**WHAT YOU WILL DO**
Would you copy out the whole listing exactly as given?

__________

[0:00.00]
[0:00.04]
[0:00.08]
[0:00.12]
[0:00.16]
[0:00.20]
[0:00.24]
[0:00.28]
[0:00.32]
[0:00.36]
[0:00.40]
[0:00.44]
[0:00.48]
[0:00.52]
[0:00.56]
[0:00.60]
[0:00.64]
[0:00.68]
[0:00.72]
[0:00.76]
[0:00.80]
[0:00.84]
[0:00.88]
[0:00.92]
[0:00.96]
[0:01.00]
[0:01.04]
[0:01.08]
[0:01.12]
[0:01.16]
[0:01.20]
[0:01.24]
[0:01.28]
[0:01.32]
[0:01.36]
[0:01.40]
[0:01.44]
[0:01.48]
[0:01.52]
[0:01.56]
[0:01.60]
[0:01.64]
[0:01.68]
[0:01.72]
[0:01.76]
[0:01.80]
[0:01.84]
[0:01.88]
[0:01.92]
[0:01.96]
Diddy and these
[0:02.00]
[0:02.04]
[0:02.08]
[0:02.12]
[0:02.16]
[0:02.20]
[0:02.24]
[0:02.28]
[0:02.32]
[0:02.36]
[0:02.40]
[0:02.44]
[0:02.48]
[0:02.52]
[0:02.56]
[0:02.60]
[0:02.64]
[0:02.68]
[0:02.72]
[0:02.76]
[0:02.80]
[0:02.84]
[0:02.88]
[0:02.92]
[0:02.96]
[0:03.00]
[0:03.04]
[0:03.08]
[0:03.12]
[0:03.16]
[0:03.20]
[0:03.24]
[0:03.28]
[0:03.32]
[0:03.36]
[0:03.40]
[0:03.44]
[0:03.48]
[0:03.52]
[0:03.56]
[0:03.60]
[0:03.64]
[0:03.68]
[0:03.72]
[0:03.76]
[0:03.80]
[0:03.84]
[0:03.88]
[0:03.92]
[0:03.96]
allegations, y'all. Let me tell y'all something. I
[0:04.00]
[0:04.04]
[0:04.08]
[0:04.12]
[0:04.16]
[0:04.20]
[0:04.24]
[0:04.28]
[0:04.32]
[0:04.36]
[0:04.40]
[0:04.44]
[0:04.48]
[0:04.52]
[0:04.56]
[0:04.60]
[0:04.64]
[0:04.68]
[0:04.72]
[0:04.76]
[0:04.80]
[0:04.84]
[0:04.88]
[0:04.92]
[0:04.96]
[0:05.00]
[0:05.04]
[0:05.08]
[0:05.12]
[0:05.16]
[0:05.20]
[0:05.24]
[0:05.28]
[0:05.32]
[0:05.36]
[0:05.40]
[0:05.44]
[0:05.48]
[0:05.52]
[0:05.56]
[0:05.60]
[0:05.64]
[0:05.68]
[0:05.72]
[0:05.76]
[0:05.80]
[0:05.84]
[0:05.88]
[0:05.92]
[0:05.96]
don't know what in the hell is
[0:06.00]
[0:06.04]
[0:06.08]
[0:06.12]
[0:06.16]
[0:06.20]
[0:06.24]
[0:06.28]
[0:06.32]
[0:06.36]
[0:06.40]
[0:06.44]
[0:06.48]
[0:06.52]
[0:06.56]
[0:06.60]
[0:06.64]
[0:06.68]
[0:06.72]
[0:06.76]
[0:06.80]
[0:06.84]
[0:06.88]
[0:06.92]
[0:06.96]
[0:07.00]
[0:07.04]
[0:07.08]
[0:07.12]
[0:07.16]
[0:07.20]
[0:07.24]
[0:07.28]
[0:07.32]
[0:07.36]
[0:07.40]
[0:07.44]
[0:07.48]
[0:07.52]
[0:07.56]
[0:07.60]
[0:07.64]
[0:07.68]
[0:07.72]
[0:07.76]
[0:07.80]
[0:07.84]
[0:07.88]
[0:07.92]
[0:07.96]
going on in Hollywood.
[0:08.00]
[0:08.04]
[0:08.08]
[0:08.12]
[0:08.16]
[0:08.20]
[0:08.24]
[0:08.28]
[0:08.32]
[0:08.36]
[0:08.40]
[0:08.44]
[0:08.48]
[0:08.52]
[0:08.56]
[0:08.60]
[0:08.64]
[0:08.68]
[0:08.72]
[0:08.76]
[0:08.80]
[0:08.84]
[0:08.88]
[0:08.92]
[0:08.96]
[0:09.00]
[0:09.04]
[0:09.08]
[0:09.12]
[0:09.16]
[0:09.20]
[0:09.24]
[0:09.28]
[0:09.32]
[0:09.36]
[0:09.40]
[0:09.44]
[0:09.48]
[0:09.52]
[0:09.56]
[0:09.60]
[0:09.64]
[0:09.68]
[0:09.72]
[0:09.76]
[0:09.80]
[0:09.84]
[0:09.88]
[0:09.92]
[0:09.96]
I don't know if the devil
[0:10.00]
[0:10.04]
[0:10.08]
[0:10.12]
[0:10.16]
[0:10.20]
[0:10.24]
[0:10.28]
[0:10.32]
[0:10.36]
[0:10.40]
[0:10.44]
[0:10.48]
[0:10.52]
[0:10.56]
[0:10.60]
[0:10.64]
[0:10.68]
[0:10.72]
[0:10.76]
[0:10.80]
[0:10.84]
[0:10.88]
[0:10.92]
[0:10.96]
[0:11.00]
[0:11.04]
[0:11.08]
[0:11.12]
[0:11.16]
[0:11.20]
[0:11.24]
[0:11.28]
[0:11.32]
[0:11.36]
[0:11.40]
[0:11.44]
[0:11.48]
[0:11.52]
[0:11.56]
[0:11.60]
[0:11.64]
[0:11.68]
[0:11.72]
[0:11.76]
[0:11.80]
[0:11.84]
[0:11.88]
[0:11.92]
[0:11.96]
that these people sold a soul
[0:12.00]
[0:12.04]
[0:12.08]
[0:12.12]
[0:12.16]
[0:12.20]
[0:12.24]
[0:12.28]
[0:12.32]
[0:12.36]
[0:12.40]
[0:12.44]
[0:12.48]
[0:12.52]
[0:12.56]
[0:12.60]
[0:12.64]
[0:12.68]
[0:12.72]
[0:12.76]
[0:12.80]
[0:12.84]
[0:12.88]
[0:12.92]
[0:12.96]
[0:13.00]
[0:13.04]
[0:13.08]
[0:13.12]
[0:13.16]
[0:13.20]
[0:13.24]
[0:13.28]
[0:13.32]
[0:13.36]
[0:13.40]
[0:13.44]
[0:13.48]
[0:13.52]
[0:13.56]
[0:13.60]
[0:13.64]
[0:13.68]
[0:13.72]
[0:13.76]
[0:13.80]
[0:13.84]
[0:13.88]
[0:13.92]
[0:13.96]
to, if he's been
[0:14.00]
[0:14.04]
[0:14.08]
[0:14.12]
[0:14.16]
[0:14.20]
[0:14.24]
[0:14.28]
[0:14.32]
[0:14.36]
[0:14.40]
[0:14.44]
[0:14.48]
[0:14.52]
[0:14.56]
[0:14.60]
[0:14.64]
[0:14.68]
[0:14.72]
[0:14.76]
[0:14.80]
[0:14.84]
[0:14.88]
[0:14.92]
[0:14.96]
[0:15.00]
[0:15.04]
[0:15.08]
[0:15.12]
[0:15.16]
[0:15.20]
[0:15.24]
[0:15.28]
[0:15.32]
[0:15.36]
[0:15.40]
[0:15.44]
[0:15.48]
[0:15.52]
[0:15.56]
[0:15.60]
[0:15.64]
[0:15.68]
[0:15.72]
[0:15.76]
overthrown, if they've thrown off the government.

__________

**RESPONSE AREA**
[0:00.00]
[0:00.04]
[0:00.08]
[0:00.12]
[0:00.16]
[0:00.20]
[0:00.24]
[0:00.28]
[0:00.32]
[0:00.36]
[0:00.40]
[0:00.44]
[0:00.48]
[0:00.52]
[0:00.56]
[0:00.60]
[0:00.64]
[0:00.68]
[0:00.72]
[0:00.76]
[0:00.80]
[0:00.84]
[0:00.88]
[0:00.92]
[0:00.96]
[0:01.00]
[0:01.04]
[0:01.08]
[0:01.12]
[0:01.16]
[0:01.20]
[0:01.24]
[0:01.28]
[0:01.32]
[0:01.36]
[0:01.40]
[0:01.44]
[0:01.48]
[0:01.52]
[0:01.56]
[0:01.60]
[0:01.64]
[0:01.68]
[0:01.72]
[0:01.76]
[0:01.80]
[0:01.84]
[0:01.88]
[0:01.92]
[0:01.96]
Diddy and these
[0:02.00]
[0:02.04]
[0:02.08]
[0:02.12]
[0:02.16]
[0:02.20]
[0:02.24]
[0:02.28]
[0:02.32]
[0:02.36]
[0:02.40]
[0:02.44]
[0:02.48]
[0:02.52]
[0:02.56]
[0:02.60]
[0:02.64]
[0:02.68]
[0:02.72]
[0:02.76]
[0:02.80]
[0:02.84]
[0:02.88]
[0:02.92]
[0:02.96]
[0:03.00]
[0:03.04]
[0:03.08]
[0:03.12]
[0:03.16]
[0:03.20]
[0:03.24]
[0:03.28]
[0:03.32]
[0:03.36]
[0:03.40]
[0:03.44]
[0:03.48]
[0:03.52]
[0:03.56]
[0:03.60]
[0:03.64]
[0:03.68]
[0:03.72]
[0:03.76]
[0:03.80]
[0:03.84]
[0:03.88]
[0:03.92]
[0:03.96]
allegations, y'all. Let me tell y'all something. I
[0:04.00]
[0:04.04]
[0:04.08]
[0:04.12]
[0:04.16]
[0:04.20]
[0:04.24]
[0:04.28]
[0:04.32]
[0:04.36]
[0:04.40]
[0:04.44]
[0:04.48]
[0:04.52]
[0:04.56]
[0:04.60]
[0:04.64]
[0:04.68]
[0:04.72]
[0:04.76]
[0:04.80]
[0:04.84]
[0:04.88]
[0:04.92]
[0:04.96]
[0:05.00]
[0:05.04]
[0:05.08]
[0:05.12]
[0:05.16]
[0:05.20]
[0:05.24]
[0:05.28]
[0:05.32]
[0:05.36]
[0:05.40]
[0:05.44]
[0:05.48]
[0:05.52]
[0:05.56]
[0:05.60]
[0:05.64]
[0:05.68]
[0:05.72]
[0:05.76]
[0:05.80]
[0:05.84]
[0:05.88]
[0:05.92]
[0:05.96]
don't know what in the hell is
[0:06.00]
[0:06.04]
[0:06.08]
[0:06.12]
[0:06.16]
[0:06.20]
[0:06.24]
[0:06.28]
[0:06.32]
[0:06.36]
[0:06.40]
[0:06.44]
[0:06.48]
[0:06.52]
[0:06.56]
[0:06.60]
[0:06.64]
[0:06.68]
[0:06.72]
[0:06.76]
[0:06.80]
[0:06.84]
[0:06.88]
[0:06.92]
[0:06.96]
[0:07.00]
[0:07.04]
[0:07.08]
[0:07.12]
[0:07.16]
[0:07.20]
[0:07.24]
[0:07.28]
[0:07.32]
[0:07.36]
[0:07.40]
[0:07.44]
[0:07.48]
[0:07.52]
[0:07.56]
[0:07.60]
[0:07.64]
[0:07.68]
[0:07.72]
[0:07.76]
[0:07.80]
[0:07.84]
[0:07.88]
[0:07.92]
[0:07.96]
going on in Hollywood.
[0:08.00]
[0:08.04]
[0:08.08]
[0:08.12]
[0:08.16]
[0:08.20]
[0:08.24]
[0:08.28]
[0:08.32]
[0:08.36]
[0:08.40]
[0:08.44]
[0:08.48]
[0:08.52]
[0:08.56]
[0:08.60]
[0:08.64]
[0:08.68]
[0:08.72]
[0:08.76]
[0:08.80]
[0:08.84]
[0:08.88]
[0:08.92]
[0:08.96]
[0:09.00]
[0:09.04]
[0:09.08]
[0:09.12]
[0:09.16]
[0:09.20]
[0:09.24]
[0:09.28]
[0:09.32]
[0:09.36]
[0:09.40]
[0:09.44]
[0:09.48]
[0:09.52]
[0:09.56]
[0:09.60]
[0:09.64]
[0:09.68]
[0:09.72]
[0:09.76]
[0:09.80]
[0:09.84]
[0:09.88]
[0:09.92]
[0:09.96]
I don't know if the devil
[0:10.00]
[0:10.04]
[0:10.08]
[0:10.12]
[0:10.16]
[0:10.20]
[0:10.24]
[0:10.28]
[0:10.32]
[0:10.36]
[0:10.40]
[0:10.44]
[0:10.48]
[0:10.52]
[0:10.56]
[0:10.60]
[0:10.64]
[0:10.68]
[0:10.72]
[0:10.76]
[0:10.80]
[0:10.84]
[0:10.88]
[0:10.92]
[0:10.96]
[0:11.00]
[0:11.04]
[0:11.08]
[0:11.12]
[0:11.16]
[0:11.20]
[0:11.24]
[0:11.28]
[0:11.32]
[0:11.36]
[0:11.40]
[0:11.44]
[0:11.48]
[0:11.52]
[0:11.56]
[0:11.60]
[0:11.64]
[0:11.68]
[0:11.72]
[0:11.76]
[0:11.80]
[0:11.84]
[0:11.88]
[0:11.92]
[0:11.96]
that these people sold a soul
[0:12.00]
[0:12.04]
[0:12.08]
[0:12.12]
[0:12.16]
[0:12.20]
[0:12.24]
[0:12.28]
[0:12.32]
[0:12.36]
[0:12.40]
[0:12.44]
[0:12.48]
[0:12.52]
[0:12.56]
[0:12.60]
[0:12.64]
[0:12.68]
[0:12.72]
[0:12.76]
[0:12.80]
[0:12.84]
[0:12.88]
[0:12.92]
[0:12.96]
[0:13.00]
[0:13.04]
[0:13.08]
[0:13.12]
[0:13.16]
[0:13.20]
[0:13.24]
[0:13.28]
[0:13.32]
[0:13.36]
[0:13.40]
[0:13.44]
[0:13.48]
[0:13.52]
[0:13.56]
[0:13.60]
[0:13.64]
[0:13.68]
[0:13.72]
[0:13.76]
[0:13.80]
[0:13.84]
[0:13.88]
[0:13.92]
[0:13.96]
to, if he's been
[0:14.00]
[0:14.04]
[0:14.08]
[0:14.12]
[0:14.16]
[0:14.20]
[0:14.24]
[0:14.28]
[0:14.32]
[0:14.36]
[0:14.40]
[0:14.44]
[0:14.48]
[0:14.52]
[0:14.56]
[0:14.60]
[0:14.64]
[0:14.68]
[0:14.72]
[0:14.76]
[0:14.80]
[0:14.84]
[0:14.88]
[0:14.92]
[0:14.96]
[0:15.00]
[0:15.04]
[0:15.08]
[0:15.12]
[0:15.16]
[0:15.20]
[0:15.24]
[0:15.28]
[0:15.32]
[0:15.36]
[0:15.40]
[0:15.44]
[0:15.48]
[0:15.52]
[0:15.56]
[0:15.60]
[0:15.64]
[0:15.68]
[0:15.72]
[0:15.76]
overthrown, if they've thrown off the government.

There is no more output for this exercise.